I wish I could write only about birds.

view through a rainy window of pines, larches, and trees that had been burned in a forest fire.

That I could go back to how it was, when my dreams held shards of words and images of flitting sparrows, dreams of opening eyes to the wonder of the natural world through birds. Dreams of articulating connections with the earth so deep I feel the words but cannot speak them. These dreams are skies filled with murmurations of starlings, clouds of thousands of birds, so thick that all I can do is stand and watch as they swarm around me in mesmerizingly complex shapes. A cohesive flock responding as one but with no leader, sinuously pulsating and shifting, no bird touching another, close enough that I can feel the air from their wings as they pass inches from my face.

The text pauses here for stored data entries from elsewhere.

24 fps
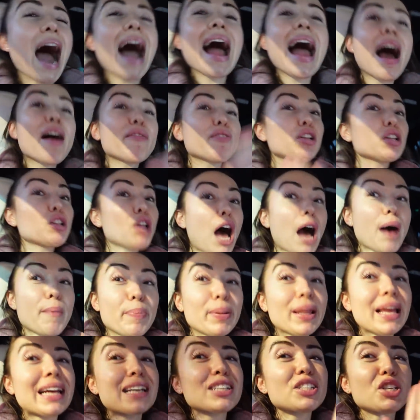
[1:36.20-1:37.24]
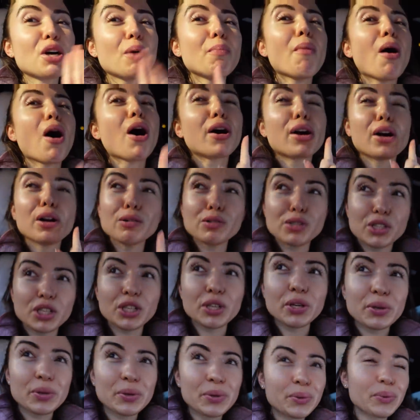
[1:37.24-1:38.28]
I have a lot planned tomorrow
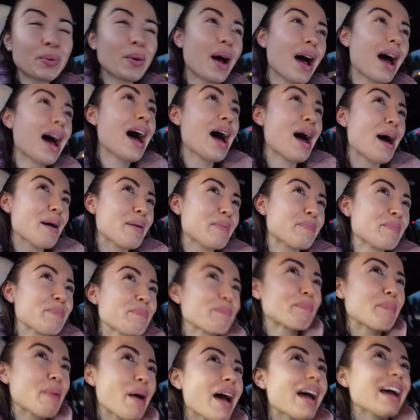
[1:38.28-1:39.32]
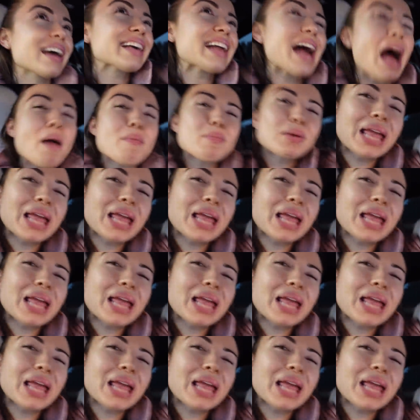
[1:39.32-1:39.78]
too, um, but I'm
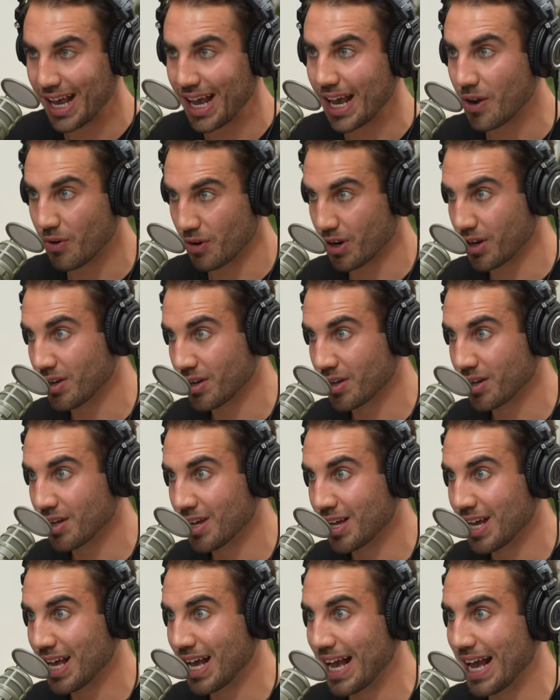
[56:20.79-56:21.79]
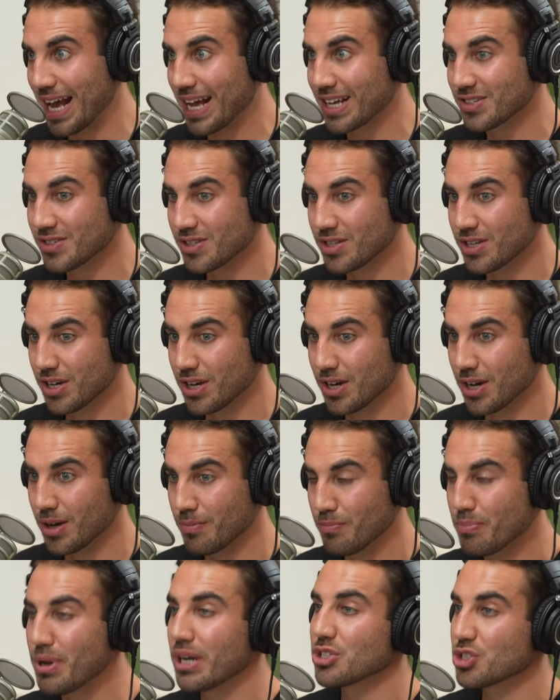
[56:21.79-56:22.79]
Aaron as
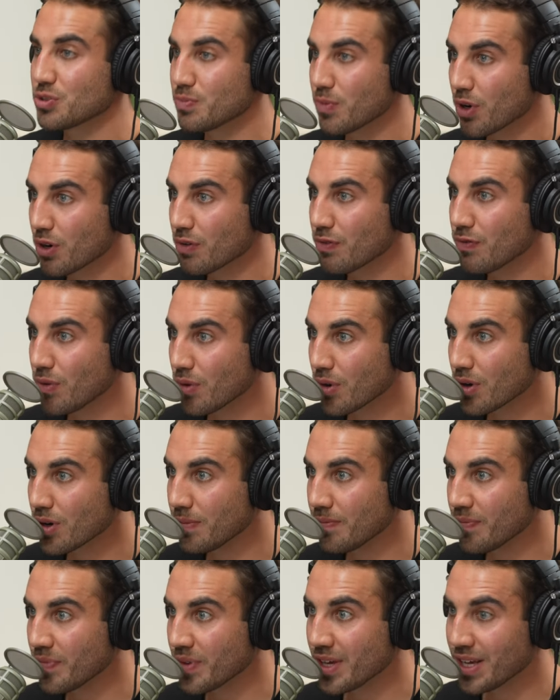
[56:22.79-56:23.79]
the benchmark for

I want to write about the dipper, the water ouzel, the small dark bird the color of wet slate, a bird that lives the streams of my heart-country here in the West. The dipper pliés along the stream’s edge, barely visible against the slick-black rocks. Waiting, dancing a ballet in time to the music of the stream, bended legs and wings suddenly propel the bird into the water where it dives, plucking insects from under rocks to feed its growing young. I watch dippers when I need assurance that the world is not as harsh as it appears to be. The truths of the individuals are the truths of the species, we tell ourselves. I cannot watch all dippers to know what they do, as much as I might wish to. My sample size is only a tiny fraction of the whole. It’s accepted that what we see in these few means something about them all. As an ornithologist I accept this to be true, but as a human I sometimes refuse the evidence.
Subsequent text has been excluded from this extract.